By James Glynn
SYDNEY–Australian business conditions slipped in March but continue to track at levels above long-run averages, according to the latest monthly survey of business by the National Australia Bank.
The latest NAB survey indicated some encouraging signs that some upstream price pressures, which have driven inflation over the last year, are now cooling appreciably.
Business conditions weakened 2 points to +16 index points in March, while business confidence rose 3 points to -1 index point, according to NAB.
Employment conditions fell 2 points to +10 index points and profitability was down 1 point to +13 index points, while trading conditions remain at a very elevated +26 index points, the survey showed.
The overall strength of business conditions comes despite the Reserve Bank of Australia delivering 10 consecutive increases in interest rates since May last year in a deliberate effort to slow the economy and stymie inflation.
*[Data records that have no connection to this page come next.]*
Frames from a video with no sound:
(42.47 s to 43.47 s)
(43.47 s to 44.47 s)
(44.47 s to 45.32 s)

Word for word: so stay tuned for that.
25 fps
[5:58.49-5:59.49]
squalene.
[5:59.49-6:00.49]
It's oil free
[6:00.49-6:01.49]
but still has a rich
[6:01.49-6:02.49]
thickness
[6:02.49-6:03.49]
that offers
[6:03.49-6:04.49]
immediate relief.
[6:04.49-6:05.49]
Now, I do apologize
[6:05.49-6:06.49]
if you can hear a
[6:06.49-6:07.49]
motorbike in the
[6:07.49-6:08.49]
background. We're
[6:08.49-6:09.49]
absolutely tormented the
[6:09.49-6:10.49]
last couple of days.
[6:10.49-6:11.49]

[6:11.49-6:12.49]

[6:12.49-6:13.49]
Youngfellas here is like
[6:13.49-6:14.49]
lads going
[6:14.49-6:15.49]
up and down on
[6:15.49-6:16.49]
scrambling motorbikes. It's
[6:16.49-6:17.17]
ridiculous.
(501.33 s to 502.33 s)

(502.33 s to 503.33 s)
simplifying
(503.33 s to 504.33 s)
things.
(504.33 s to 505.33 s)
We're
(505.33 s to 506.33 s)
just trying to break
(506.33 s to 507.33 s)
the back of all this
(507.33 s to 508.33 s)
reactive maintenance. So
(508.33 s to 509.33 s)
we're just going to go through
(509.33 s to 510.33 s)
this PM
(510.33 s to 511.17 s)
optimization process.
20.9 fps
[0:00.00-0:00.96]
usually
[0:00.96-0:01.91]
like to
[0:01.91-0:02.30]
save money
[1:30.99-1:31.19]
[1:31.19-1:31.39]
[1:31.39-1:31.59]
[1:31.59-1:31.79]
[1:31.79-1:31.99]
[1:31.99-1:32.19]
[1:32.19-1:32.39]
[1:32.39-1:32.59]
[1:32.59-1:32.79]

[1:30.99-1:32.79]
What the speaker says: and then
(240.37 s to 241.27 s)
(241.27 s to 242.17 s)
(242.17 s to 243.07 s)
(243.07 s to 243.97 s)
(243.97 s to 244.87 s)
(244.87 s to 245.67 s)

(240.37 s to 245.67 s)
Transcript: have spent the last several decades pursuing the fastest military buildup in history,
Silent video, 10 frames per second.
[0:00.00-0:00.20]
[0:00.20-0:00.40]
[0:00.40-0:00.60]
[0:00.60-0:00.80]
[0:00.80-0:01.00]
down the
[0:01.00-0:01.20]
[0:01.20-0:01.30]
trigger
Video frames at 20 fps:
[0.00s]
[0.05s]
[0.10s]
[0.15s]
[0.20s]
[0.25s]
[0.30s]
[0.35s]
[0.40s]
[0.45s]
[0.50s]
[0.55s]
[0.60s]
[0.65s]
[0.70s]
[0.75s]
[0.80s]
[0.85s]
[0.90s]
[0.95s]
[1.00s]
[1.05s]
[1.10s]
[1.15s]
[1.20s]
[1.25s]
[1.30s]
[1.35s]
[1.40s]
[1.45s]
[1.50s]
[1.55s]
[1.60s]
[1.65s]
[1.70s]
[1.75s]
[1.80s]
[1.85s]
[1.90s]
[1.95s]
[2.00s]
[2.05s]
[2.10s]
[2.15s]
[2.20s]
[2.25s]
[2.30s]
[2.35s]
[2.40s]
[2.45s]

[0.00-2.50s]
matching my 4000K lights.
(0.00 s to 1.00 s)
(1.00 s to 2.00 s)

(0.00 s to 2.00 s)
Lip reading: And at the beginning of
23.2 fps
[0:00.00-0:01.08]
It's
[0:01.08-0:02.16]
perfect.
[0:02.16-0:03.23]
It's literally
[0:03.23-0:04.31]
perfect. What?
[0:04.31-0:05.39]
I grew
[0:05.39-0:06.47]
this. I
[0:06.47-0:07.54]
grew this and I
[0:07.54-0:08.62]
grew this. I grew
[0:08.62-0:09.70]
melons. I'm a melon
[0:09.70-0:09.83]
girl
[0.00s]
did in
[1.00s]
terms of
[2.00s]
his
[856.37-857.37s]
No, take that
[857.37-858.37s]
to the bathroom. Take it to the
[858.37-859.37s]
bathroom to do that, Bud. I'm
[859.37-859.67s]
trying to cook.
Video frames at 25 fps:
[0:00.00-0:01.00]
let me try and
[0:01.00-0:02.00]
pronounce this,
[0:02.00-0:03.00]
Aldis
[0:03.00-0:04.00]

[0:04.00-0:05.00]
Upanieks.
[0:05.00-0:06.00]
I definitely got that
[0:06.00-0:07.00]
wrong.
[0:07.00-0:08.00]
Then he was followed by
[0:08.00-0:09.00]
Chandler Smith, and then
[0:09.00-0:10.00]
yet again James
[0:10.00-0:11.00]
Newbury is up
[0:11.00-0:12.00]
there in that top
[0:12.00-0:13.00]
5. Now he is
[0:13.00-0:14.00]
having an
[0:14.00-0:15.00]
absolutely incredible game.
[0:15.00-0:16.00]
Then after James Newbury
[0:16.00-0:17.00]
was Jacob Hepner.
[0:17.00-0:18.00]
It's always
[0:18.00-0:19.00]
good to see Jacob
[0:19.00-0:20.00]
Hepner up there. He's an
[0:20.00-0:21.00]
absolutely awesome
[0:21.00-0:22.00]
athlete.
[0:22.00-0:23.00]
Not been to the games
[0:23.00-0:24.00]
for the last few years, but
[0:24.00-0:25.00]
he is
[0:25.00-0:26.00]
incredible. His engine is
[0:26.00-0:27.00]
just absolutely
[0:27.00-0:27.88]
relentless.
The RBA announced a pause in interest-rate increase in April, saying it remains watchful for any further surge in inflation, boosting consumer sentiment sharply over the month.
“Business conditions have been resilient, slowly edging lower over the past few months but remaining well above their long-run average,” NAB Chief Economist Alan Oster said.
Capacity utilization was 0.1% lower in March but remains well above average at 85.1%, NAB said.
Price and cost growth showed some easing in March. Labor cost growth was 1.9% in quarterly equivalent terms, down from 2.6% in February, the survey showed.
“There are some encouraging signs that some of the upstream cost pressures that have driven inflation to date are now easing considerably, particularly around non-labor inputs,” Mr. Oster said.
This is in line with NAB’s view that inflation likely peaked in late 2022, but will remain elevated in the first quarter.